Se for esse o caso, o tabu nuclear nunca teria existido. Medvedev estaria a apelar a uma continuidade entre 1945 e 2013, ignorando que, entretanto, houve décadas e décadas de políticas de Destruição Mútua Assegurada.e tratados de não-proliferação e organismos internacionais de controlo de stocks atómicos. É claro que o tabu nuclear ainda está ativo. Caso contrário, poderíamos pensar que a Rússia teria passado das palavras aos actos na Ucrânia, ou que a URSS o teria feito no Afeganistão, ou que os Estados Unidos o teriam feito na Coreia, no Vietname, no Iraque…
(Putin considera “vários planos” e interroga-se sobre se a Rússia deve lançar outro ataque a Kiev)

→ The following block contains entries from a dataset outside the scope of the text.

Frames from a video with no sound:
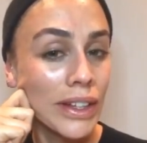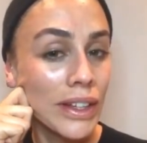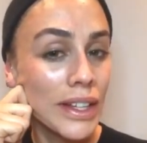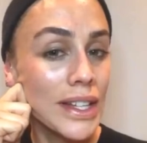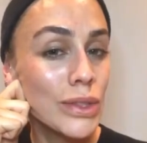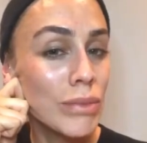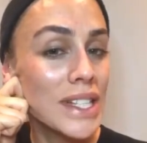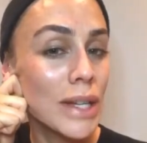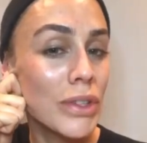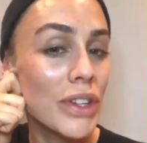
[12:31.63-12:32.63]
It's almost like
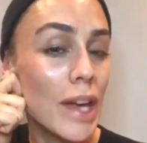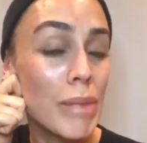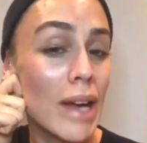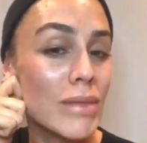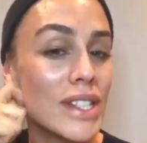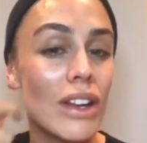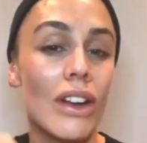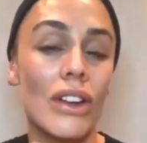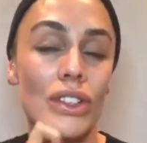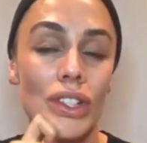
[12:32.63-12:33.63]
when you get a back
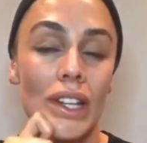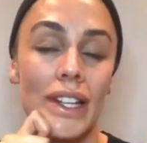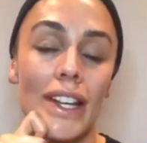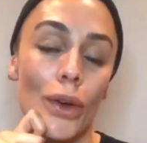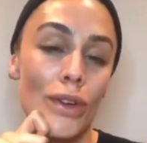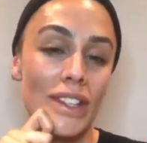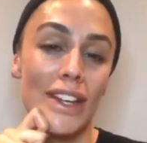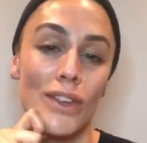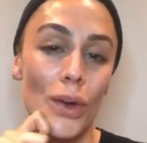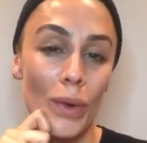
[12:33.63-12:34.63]
massage and they go over that
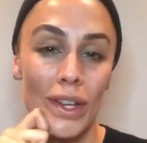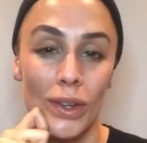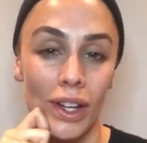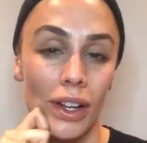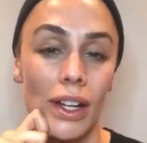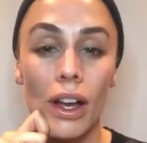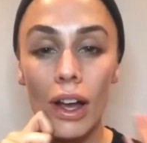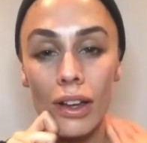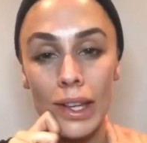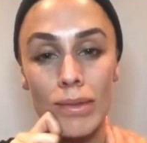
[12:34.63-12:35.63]
knot where you're kind of like, oh,
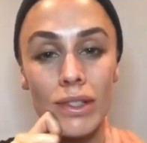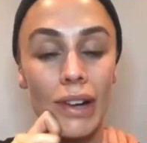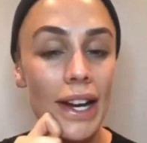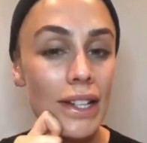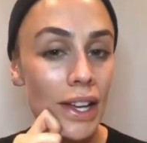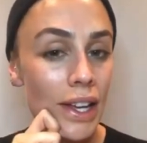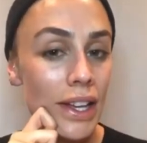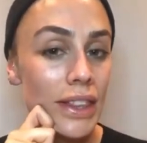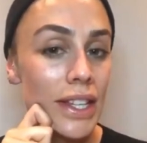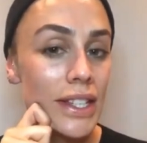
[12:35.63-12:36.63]
that was great.
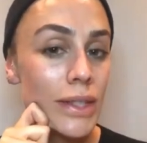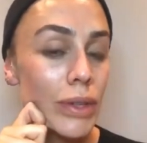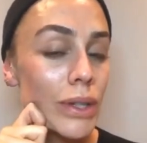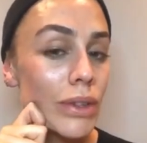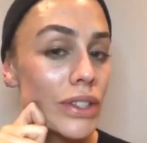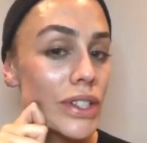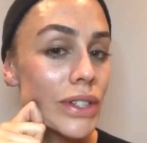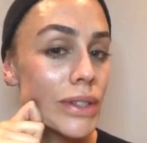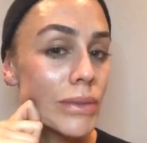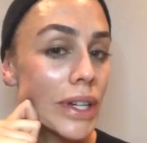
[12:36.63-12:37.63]
This is what you want to do as
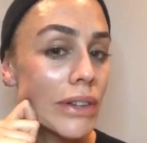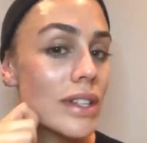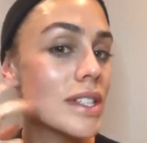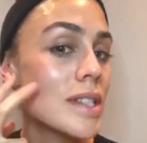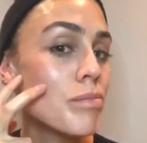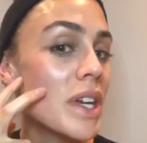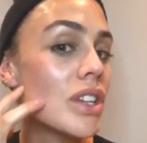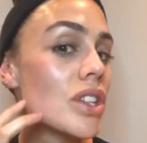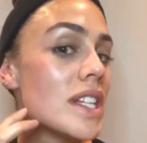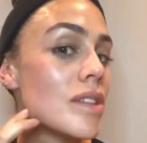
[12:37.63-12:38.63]
well, because this big
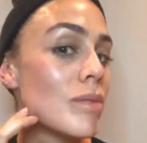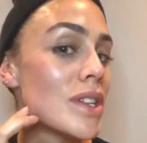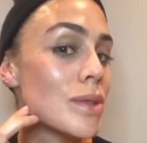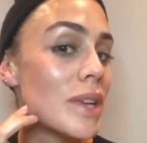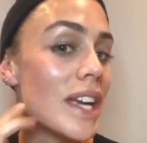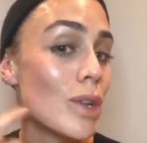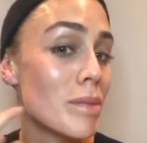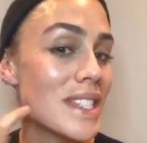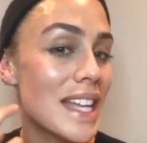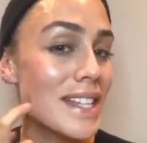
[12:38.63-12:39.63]
sheet of muscle here, your
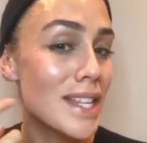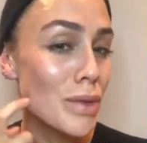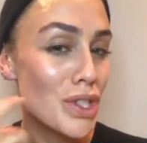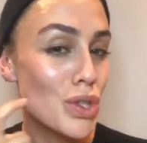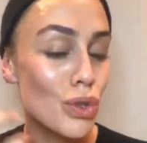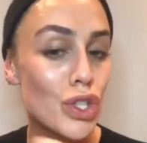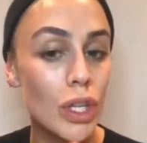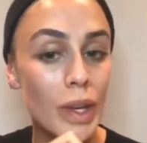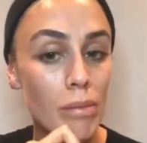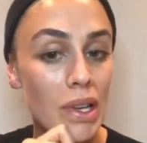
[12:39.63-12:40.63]
masseter, which is your chewing
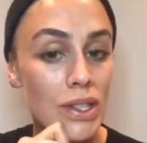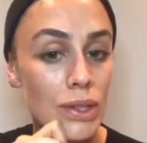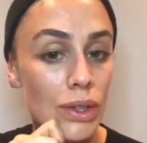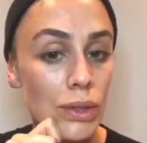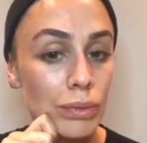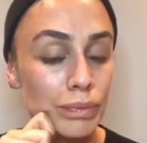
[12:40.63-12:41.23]
muscle,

O Armagedão pode ser adequado para quem tem uma ressaca tão horrível que nem sequer consegue lidar com o seu corpo. Talvez seja esse o caso de Medvedev. Para o resto da humanidade, interessa-lhe apenas o suficiente, a começar pela Rússia – “os russos também amam as suas crianças”, cantava Sting nos anos oitenta – e, claro, por a China, que já teve de chamar a atenção do Kremlin para a sua retórica em várias ocasiões.. No que diz respeito ao Ocidente, por enquanto, as fileiras mantêm-se cerradas. Cada ameaça é enfrentada por um muro de unidade que deixa poucas fissuras. Só as eleições presidenciais americanas de 2024 poderão alterar este cenário.